Assignment
Only lines with the string "frames" should be returned from the data below.
Supplied entries: Begin
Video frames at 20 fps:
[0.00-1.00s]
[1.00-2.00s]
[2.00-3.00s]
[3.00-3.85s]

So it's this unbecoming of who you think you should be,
Supplied entries: End
Supplied entries: Begin
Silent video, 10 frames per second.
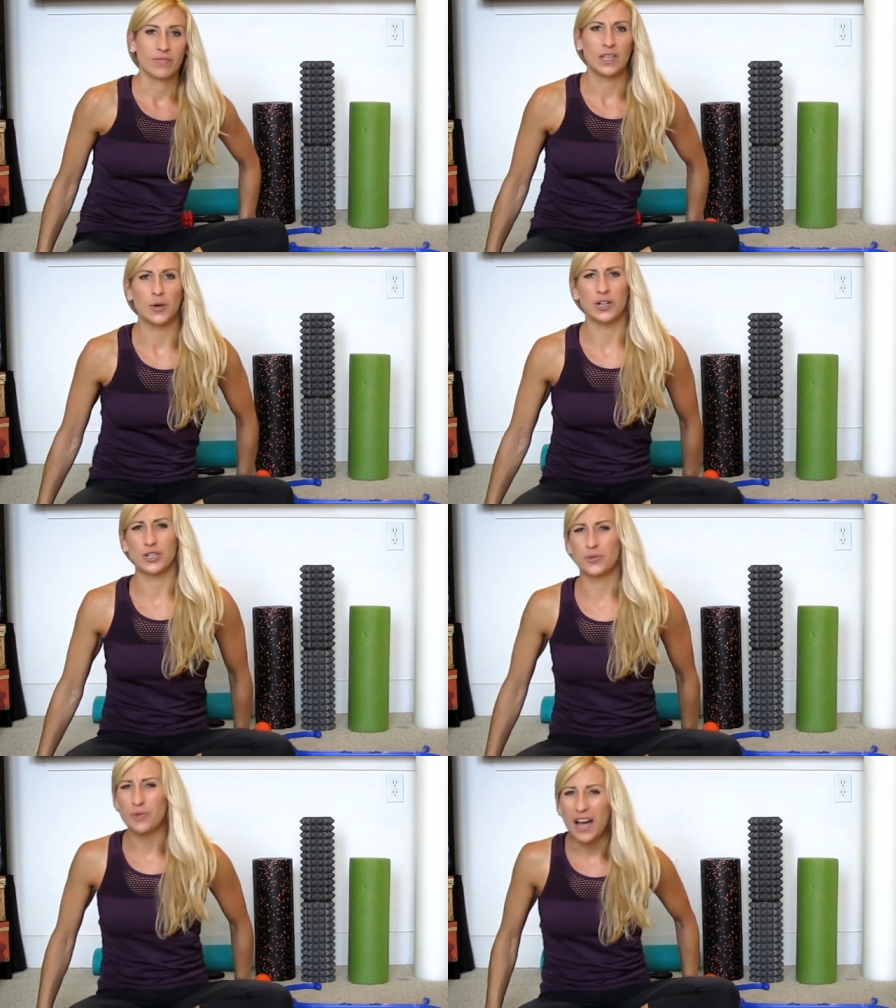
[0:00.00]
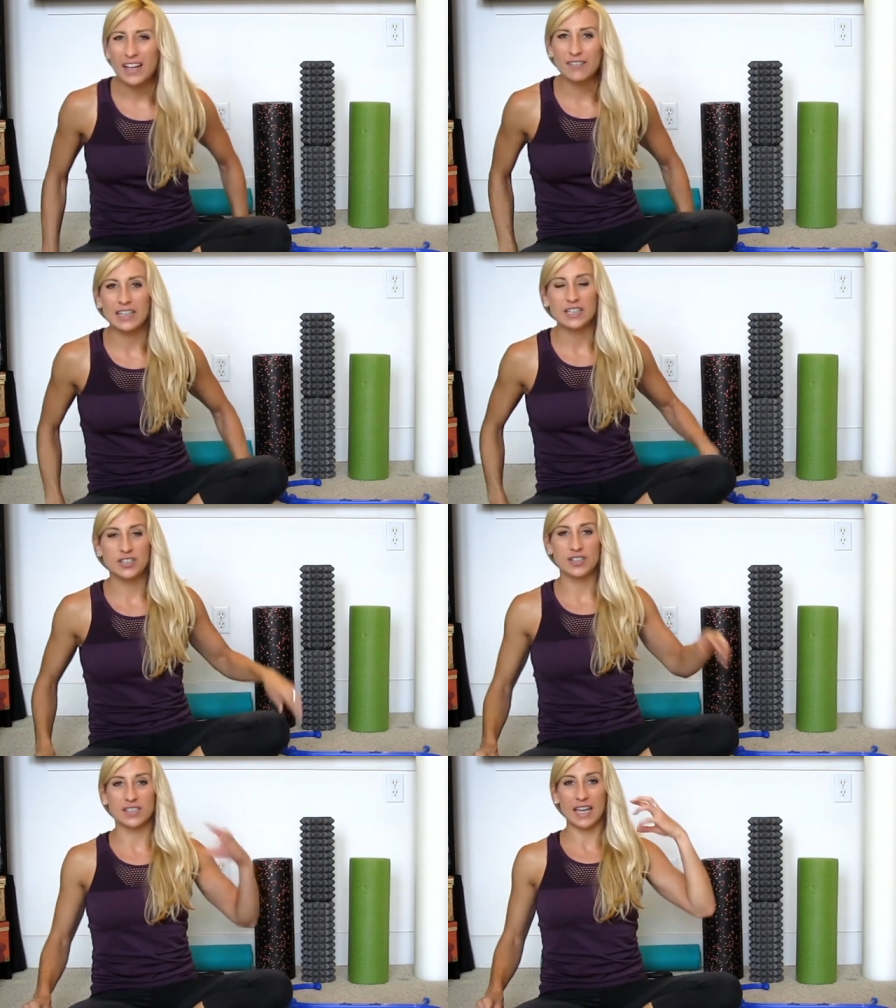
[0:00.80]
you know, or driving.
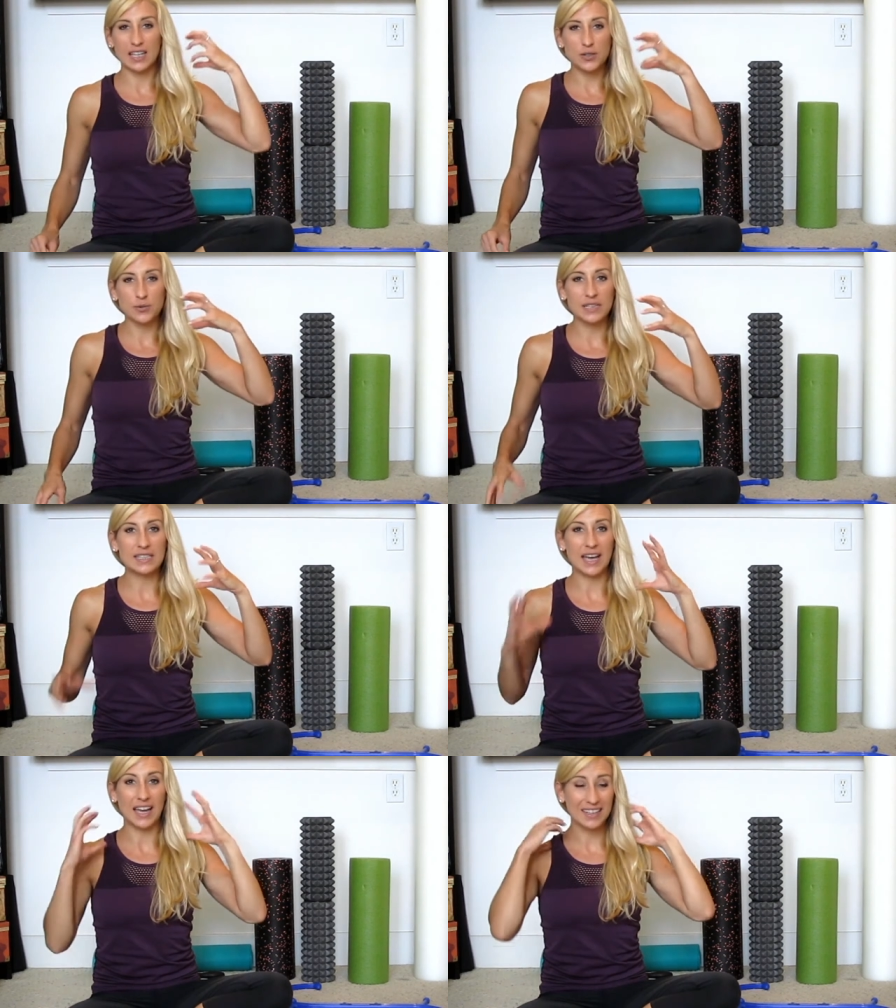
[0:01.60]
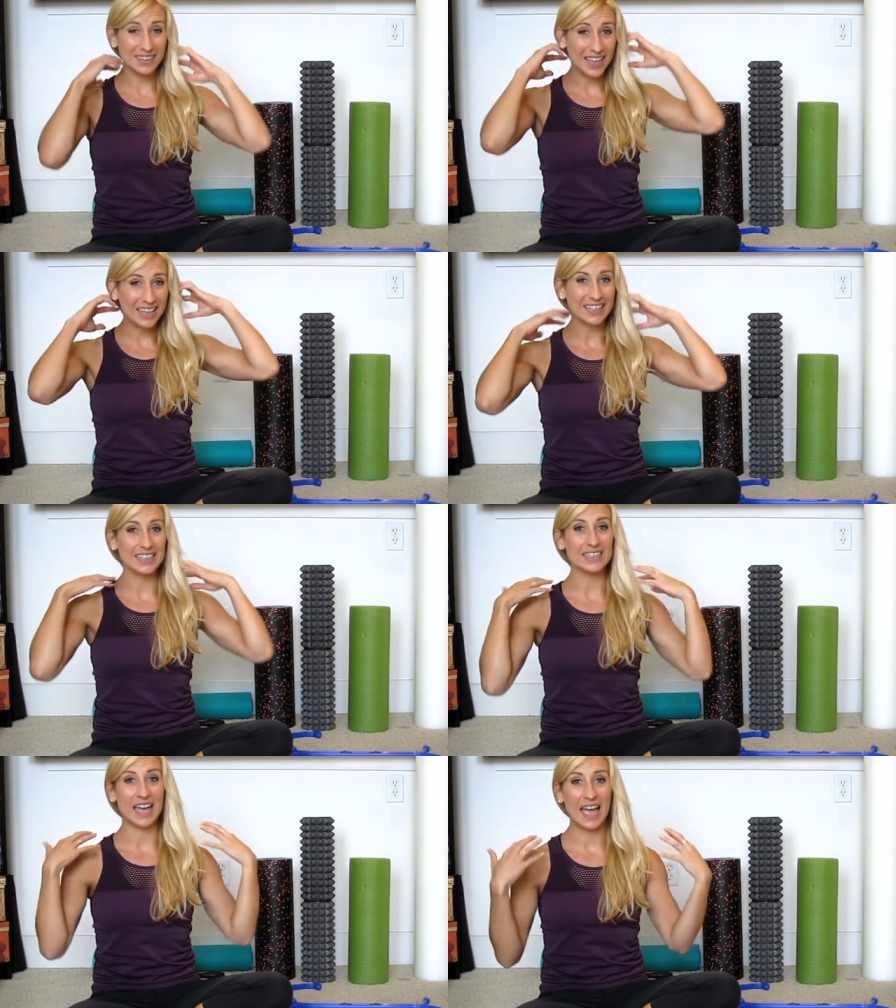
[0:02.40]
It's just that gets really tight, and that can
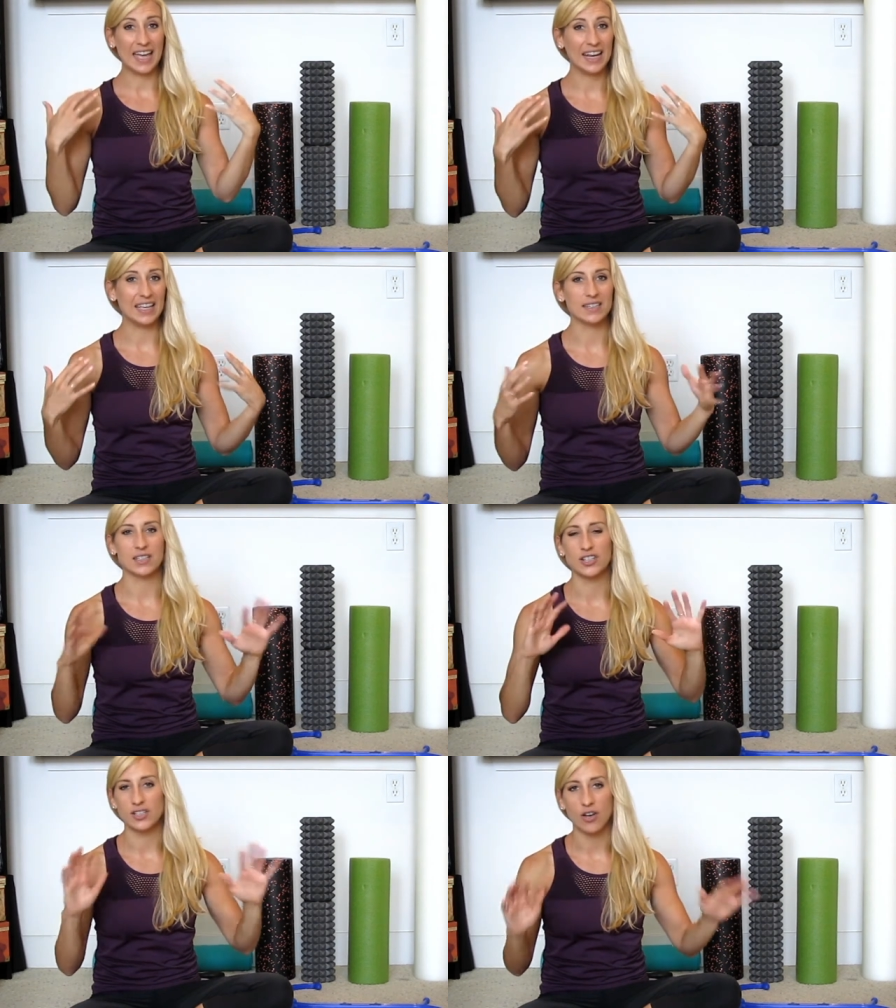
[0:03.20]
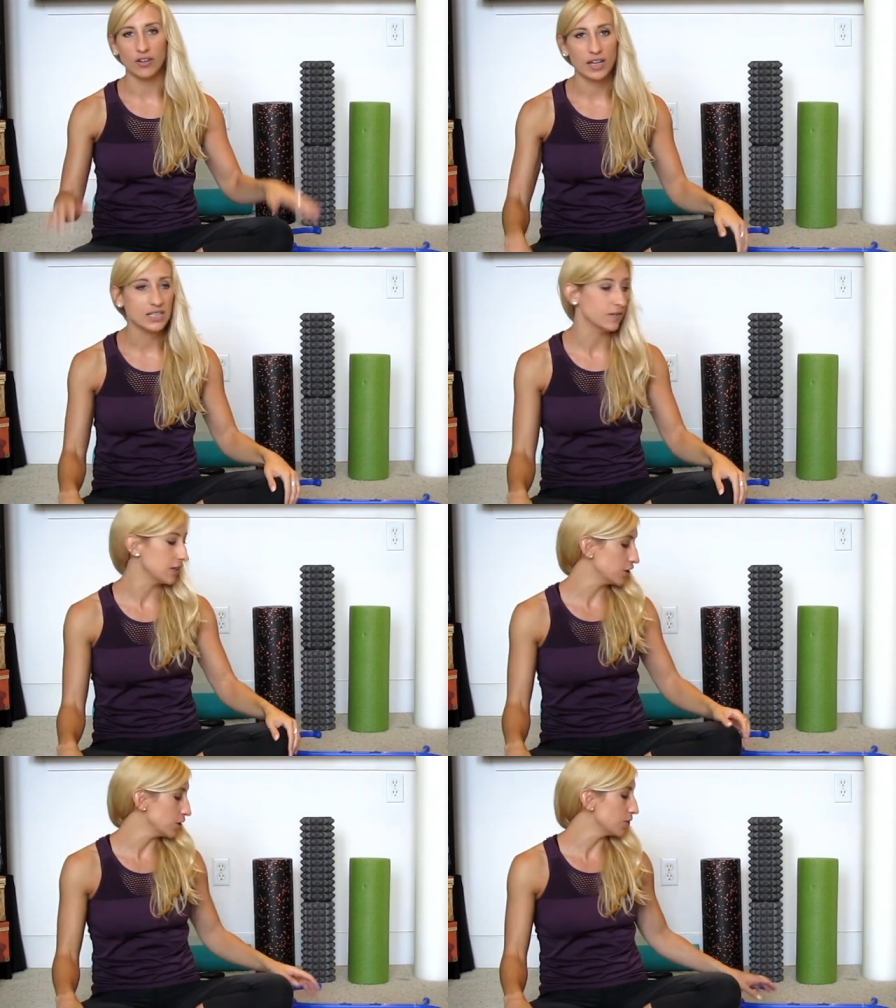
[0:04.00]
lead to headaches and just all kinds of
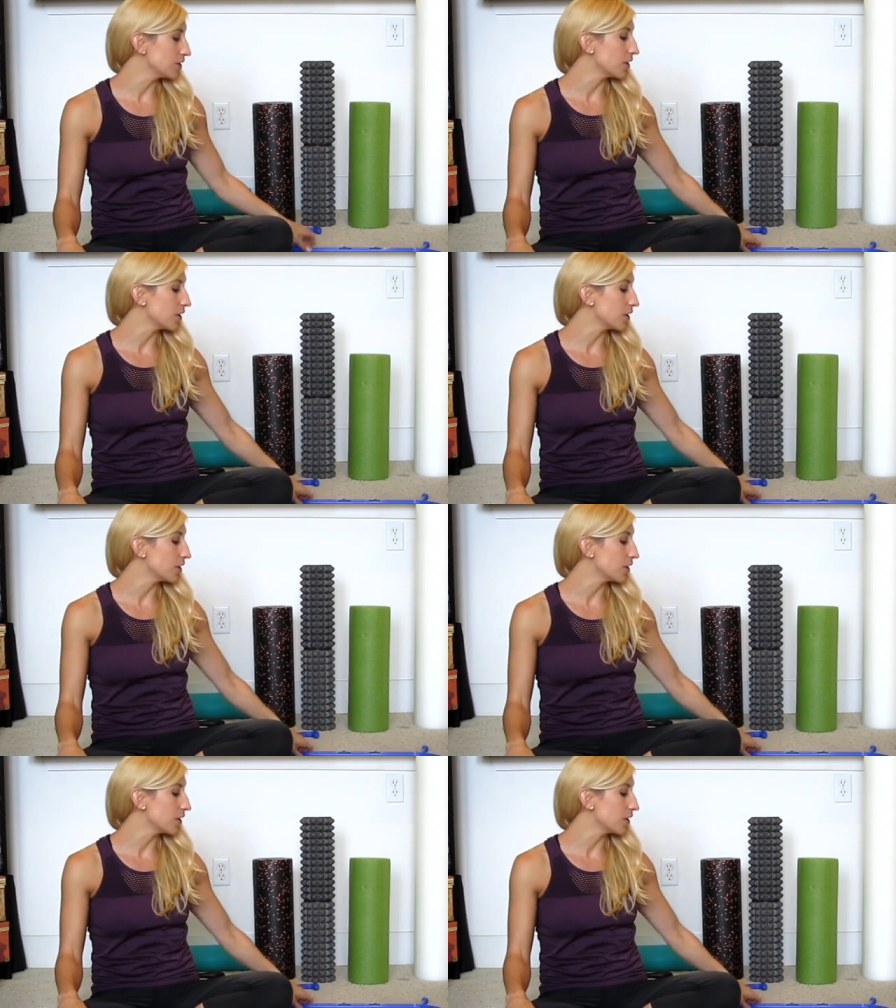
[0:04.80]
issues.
Supplied entries: End
Supplied entries: Begin
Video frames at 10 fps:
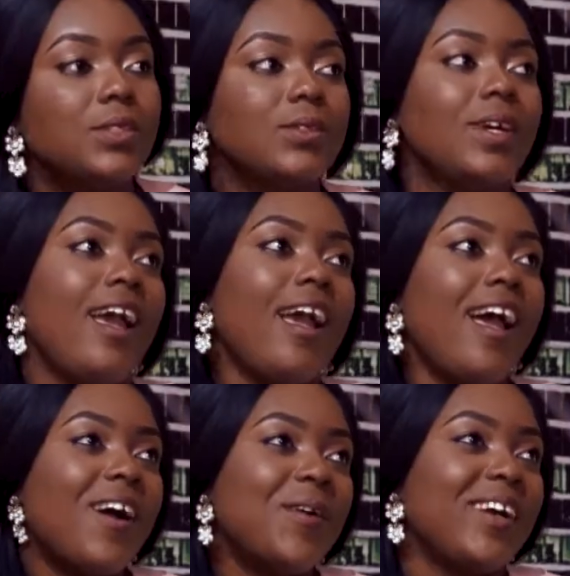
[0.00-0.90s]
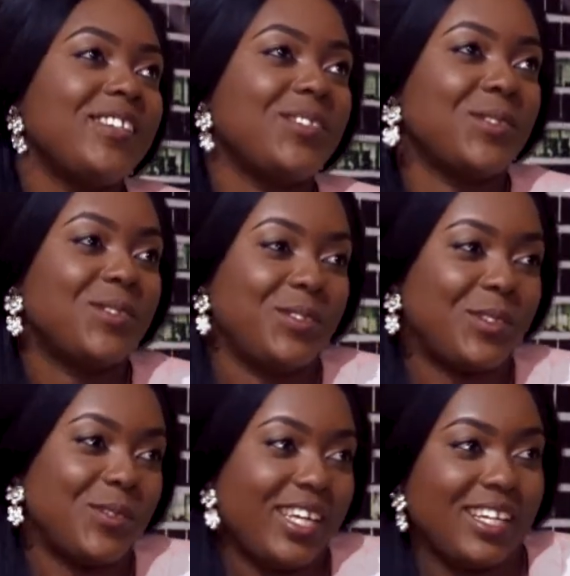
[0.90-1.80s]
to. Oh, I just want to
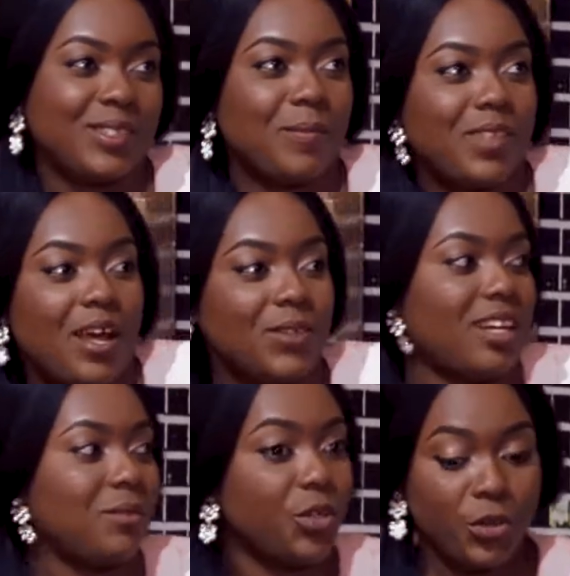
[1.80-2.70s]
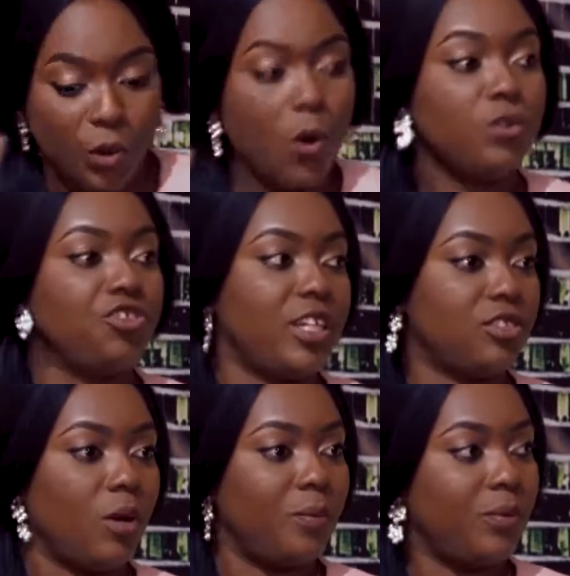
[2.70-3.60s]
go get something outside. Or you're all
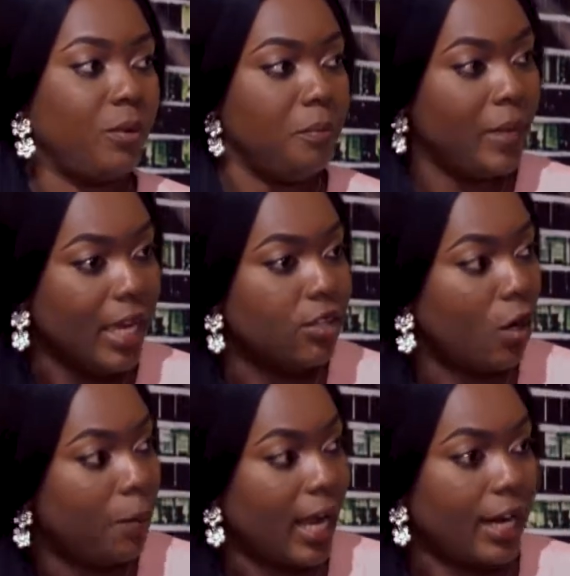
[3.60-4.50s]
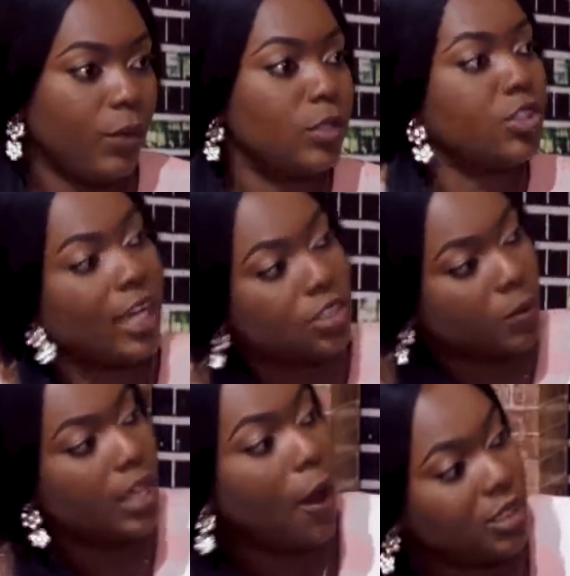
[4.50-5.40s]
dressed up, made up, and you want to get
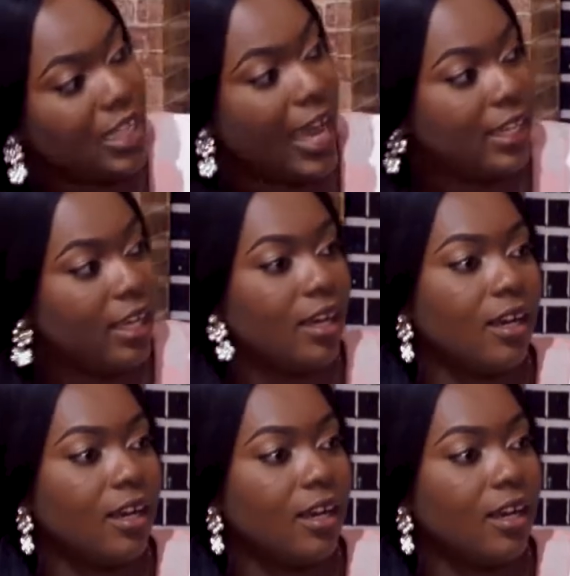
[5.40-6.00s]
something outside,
Supplied entries: End
Answer below
Video frames at 20 fps:
Silent video, 10 frames per second.
Video frames at 10 fps:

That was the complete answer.